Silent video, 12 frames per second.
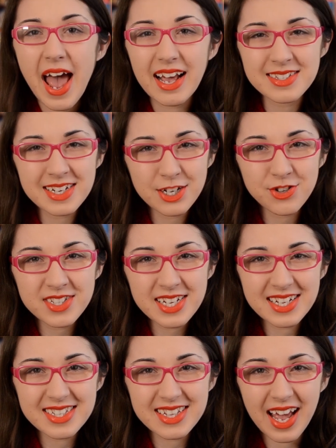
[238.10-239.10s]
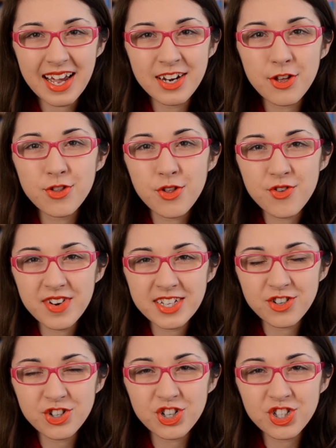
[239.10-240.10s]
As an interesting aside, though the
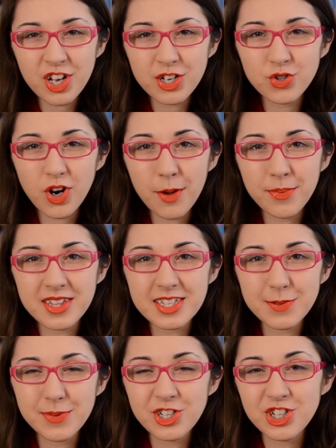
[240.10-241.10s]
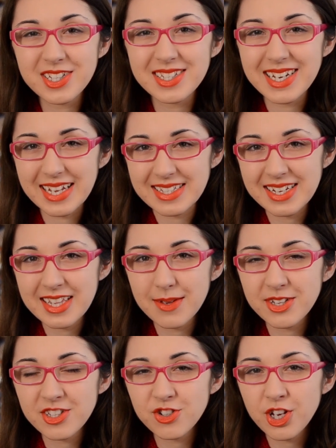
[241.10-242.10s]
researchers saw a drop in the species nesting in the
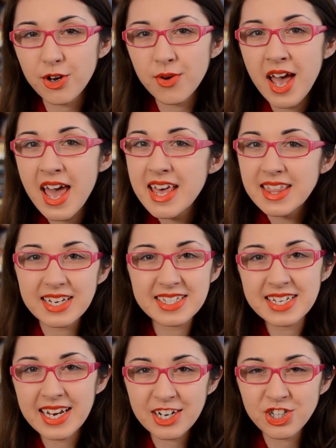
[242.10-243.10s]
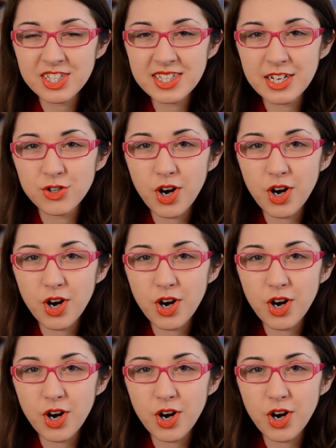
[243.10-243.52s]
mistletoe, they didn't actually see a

---

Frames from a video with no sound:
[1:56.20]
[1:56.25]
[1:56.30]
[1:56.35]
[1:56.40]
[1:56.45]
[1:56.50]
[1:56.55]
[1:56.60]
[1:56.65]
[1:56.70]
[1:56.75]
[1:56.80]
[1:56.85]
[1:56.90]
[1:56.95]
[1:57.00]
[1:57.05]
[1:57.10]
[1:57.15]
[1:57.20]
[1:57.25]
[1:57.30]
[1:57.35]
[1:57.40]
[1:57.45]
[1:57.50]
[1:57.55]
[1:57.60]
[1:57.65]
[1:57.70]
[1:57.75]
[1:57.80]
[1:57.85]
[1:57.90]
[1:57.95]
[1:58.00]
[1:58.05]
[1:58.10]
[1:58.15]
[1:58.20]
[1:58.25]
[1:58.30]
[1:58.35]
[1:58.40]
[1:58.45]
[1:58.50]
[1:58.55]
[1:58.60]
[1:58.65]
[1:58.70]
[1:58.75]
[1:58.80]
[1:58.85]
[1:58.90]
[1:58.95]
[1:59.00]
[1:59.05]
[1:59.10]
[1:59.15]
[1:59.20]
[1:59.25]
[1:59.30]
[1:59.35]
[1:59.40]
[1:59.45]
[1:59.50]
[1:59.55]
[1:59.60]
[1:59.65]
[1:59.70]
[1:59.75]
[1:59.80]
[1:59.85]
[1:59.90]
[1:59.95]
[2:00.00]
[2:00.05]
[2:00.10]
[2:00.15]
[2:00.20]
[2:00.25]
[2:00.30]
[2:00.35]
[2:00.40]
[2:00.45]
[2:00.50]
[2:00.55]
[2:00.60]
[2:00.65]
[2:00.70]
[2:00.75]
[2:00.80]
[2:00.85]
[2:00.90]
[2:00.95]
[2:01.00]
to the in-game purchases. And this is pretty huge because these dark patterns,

---

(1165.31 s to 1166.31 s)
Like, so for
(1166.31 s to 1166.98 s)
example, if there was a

> **What you should do**
From the entries above, copy every line containing the word "video".

> **Output of the task**
Silent video, 12 frames per second.
Frames from a video with no sound:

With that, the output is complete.